M.M.M., sostenendo di esser proveniente dal (OMISSIS), ricorre per cassazione, con tre motivi, contro la sentenza della corte d’appello di Perugia che ne ha respinto l’impugnazione in tema di protezione internazionale;

il Ministero dell’Interno ha depositato un semplice atto di asserita costituzione finalizzato all’eventuale partecipazione alla pubblica udienza.

Diritto

CONSIDERATO

che:

col primo motivo il ricorrente denunzia la violazione del D.Lgs. n. 25 del 2008, art. 8 e del D.Lgs. n. 251 del 2007, art. 5 in relazione all’obbligo di cooperazione istruttoria gravante sul giudice del merito;

col secondo motivo censura la sentenza per omesso esame di fatto decisivo a proposito dell’allegato rischio grave ai sensi del D.Lgs. n. 251 del 2007, art. 14, lett. c);

col terzo motivo, infine, censura la sentenza per omesso esame di fatto decisivo a proposito della domanda di protezione umanitaria;

il ricorso è inammissibile per la ragione che la corte d’appello ha prioritariamente affermato che il richiedente non solo aveva mancato di fornire indizi in ordine all’attendibilità del racconto incentrato su un fatto specifico, e segnatamente sul timore di essere arrestato e sottoposto a pena di morte con l’accusa di aver provocato la morte di un uomo -, ma non aveva neppure in qualche modo dato prova della sua identità personale;

il racconto era cioè del tutto inverosimile e la stessa identità del richiedente, privo di documenti, era incerta, così come incerta era la sua provenienza dal (OMISSIS);

su questo specifico profilo non risultano formulate censure;

in materia di protezione internazionale, il vaglio di credibilità soggettiva condotto alla stregua dei criteri indicati nel D.Lgs. n. 251 del 2007, art. 3, comma 5, trova applicazione tanto con riguardo alla domanda volta al riconoscimento dello “status” di rifugiato, tanto con riguardo alla domanda di riconoscimento della protezione sussidiaria, in ciascuna delle ipotesi contemplate dall’art. 14 stesso D.Lgs., con la conseguenza che, ove detto vaglio abbia esito negativo, l’autorità incaricata di esaminare la domanda non deve procedere ad alcun ulteriore approfondimento istruttorio officioso, neppure concernente la situazione del Paese di origine (v. Cass. n. 15794-19, Cass. n. 4892-19, Cass. n. 33096-18);

il principio tanto più vale – e anzi indiscutibilmente vale – ove sia accertato dal giudice del merito che niente corrobora finanche l’asserita identità personale del richiedente, poichè non si capirebbe su cosa andrebbe fatto in tal caso l’approfondimento istruttorio;

la mancanza di certezza sull’identità personale non consente di valutare il presupposto di qualunque forma di protezione, e men che meno della protezione umanitaria, che per sua natura è soggettivata in rapporto alla condizione personale di vulnerabilità;

cosicchè in definitiva il consolidamento della ratio in ordine al difetto di prove sull’identità personale del ricorrente si rivela assorbente di ogni ulteriore profilo;

l’atto di (asserita) costituzione dell’avvocatura dello Stato non assume dignità di controricorso, donde non devesi provvedere sulle spese di lite.

P.Q.M.

La Corte dichiara inammissibile il ricorso.
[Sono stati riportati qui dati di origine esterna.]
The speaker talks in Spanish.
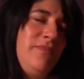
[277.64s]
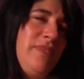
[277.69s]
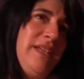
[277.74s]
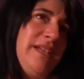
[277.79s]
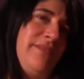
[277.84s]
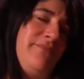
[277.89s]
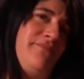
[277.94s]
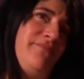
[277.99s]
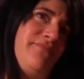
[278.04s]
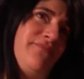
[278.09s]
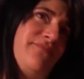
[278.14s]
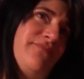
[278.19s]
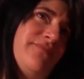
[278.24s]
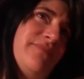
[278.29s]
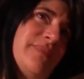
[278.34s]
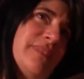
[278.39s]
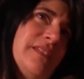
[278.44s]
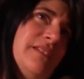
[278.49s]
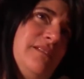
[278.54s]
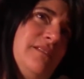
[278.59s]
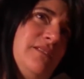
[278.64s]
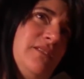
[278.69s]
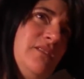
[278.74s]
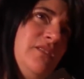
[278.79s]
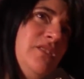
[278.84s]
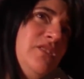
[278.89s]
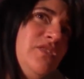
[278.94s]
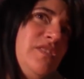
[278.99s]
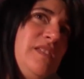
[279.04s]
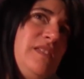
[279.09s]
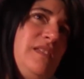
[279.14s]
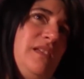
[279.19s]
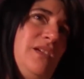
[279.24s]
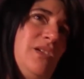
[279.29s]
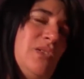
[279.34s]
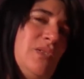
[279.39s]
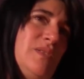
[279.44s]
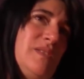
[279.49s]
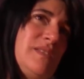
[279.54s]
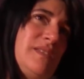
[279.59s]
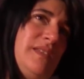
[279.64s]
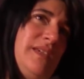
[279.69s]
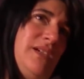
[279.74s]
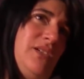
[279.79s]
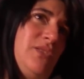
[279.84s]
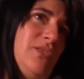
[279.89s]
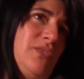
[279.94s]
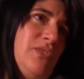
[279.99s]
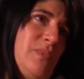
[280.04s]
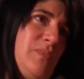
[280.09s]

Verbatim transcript: Mira, no sé si consejo,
Ai sensi del D.P.R. n. 115 del 2002, art. 13, comma 1 quater, dà atto della sussistenza dei presupposti per il versamento, da parte del ricorrente, dell’ulteriore importo a titolo di contributo unificato pari a quello relativo al ricorso, se dovuto.

Così deciso in Roma, nella camera di consiglio della sezione prima civile, il 28 gennaio 2020.